TASK ITEM: Using the records below, locate all lines containing "frames" and return them.

ENTRIES SUPPLIED:
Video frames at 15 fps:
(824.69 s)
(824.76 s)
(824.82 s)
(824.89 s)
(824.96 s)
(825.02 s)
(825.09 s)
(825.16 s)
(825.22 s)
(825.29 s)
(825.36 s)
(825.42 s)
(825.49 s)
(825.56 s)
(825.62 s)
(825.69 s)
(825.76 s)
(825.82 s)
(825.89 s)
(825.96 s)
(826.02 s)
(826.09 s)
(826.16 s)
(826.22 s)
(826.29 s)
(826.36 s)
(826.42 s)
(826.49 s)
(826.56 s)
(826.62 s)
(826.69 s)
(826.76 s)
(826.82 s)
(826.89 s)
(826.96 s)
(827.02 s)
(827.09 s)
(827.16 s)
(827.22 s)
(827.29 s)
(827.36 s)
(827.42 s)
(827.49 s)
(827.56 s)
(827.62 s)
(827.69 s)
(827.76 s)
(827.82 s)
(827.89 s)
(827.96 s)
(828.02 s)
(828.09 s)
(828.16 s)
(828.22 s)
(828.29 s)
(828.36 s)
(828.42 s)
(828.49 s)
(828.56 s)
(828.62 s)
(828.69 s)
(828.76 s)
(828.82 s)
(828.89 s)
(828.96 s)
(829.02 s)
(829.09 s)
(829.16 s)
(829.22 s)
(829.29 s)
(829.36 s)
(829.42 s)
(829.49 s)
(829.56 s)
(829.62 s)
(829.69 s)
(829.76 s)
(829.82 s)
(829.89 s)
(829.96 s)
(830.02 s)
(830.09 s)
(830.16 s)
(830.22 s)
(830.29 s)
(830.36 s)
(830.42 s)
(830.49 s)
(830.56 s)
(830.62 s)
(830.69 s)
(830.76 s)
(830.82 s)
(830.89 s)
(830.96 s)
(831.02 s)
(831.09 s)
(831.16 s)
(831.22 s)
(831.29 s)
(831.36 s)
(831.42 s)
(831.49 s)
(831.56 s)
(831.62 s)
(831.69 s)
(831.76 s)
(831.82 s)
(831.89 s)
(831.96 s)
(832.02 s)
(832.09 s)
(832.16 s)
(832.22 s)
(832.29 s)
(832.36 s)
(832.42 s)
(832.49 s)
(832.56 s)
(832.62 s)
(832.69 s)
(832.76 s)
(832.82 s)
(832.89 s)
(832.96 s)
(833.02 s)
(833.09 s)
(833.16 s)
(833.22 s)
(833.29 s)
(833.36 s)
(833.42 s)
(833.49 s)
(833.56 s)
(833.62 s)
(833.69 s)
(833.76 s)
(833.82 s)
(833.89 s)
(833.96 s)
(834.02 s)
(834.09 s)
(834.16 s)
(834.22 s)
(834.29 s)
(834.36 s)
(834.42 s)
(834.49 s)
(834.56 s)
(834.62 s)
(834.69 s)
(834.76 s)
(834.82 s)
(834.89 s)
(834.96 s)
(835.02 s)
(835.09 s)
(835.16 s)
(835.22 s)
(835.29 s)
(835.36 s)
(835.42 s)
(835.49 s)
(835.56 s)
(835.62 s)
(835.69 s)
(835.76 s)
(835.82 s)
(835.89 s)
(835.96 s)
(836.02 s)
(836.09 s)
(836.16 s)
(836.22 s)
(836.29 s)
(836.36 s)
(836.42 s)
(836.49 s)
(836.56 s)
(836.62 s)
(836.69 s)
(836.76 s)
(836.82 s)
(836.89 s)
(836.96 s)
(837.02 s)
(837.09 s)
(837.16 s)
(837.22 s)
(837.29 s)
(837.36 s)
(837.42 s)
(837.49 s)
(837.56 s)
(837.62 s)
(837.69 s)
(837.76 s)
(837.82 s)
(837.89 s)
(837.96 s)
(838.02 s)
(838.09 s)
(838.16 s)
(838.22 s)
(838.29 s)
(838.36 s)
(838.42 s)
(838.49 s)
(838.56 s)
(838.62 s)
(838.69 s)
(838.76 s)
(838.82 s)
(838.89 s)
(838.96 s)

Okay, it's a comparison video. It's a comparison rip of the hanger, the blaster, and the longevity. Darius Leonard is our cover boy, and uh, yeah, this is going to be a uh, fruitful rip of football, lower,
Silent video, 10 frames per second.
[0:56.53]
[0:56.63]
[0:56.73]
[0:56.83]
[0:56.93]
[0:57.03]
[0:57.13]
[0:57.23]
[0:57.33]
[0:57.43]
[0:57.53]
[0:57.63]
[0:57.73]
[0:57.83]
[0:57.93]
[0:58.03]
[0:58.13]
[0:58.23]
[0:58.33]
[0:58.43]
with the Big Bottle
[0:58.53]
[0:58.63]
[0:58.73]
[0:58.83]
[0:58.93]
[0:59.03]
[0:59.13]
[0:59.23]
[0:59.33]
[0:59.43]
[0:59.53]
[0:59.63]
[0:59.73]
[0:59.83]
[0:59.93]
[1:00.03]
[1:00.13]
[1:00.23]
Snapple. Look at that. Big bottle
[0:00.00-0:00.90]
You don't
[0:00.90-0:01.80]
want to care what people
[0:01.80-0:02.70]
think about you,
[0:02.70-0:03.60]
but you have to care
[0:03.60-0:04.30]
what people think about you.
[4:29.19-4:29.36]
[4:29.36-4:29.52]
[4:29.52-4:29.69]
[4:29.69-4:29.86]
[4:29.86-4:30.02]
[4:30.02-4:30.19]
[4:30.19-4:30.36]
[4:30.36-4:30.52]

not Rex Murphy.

EXERCISE OUTPUT:
Video frames at 15 fps:
Silent video, 10 frames per second.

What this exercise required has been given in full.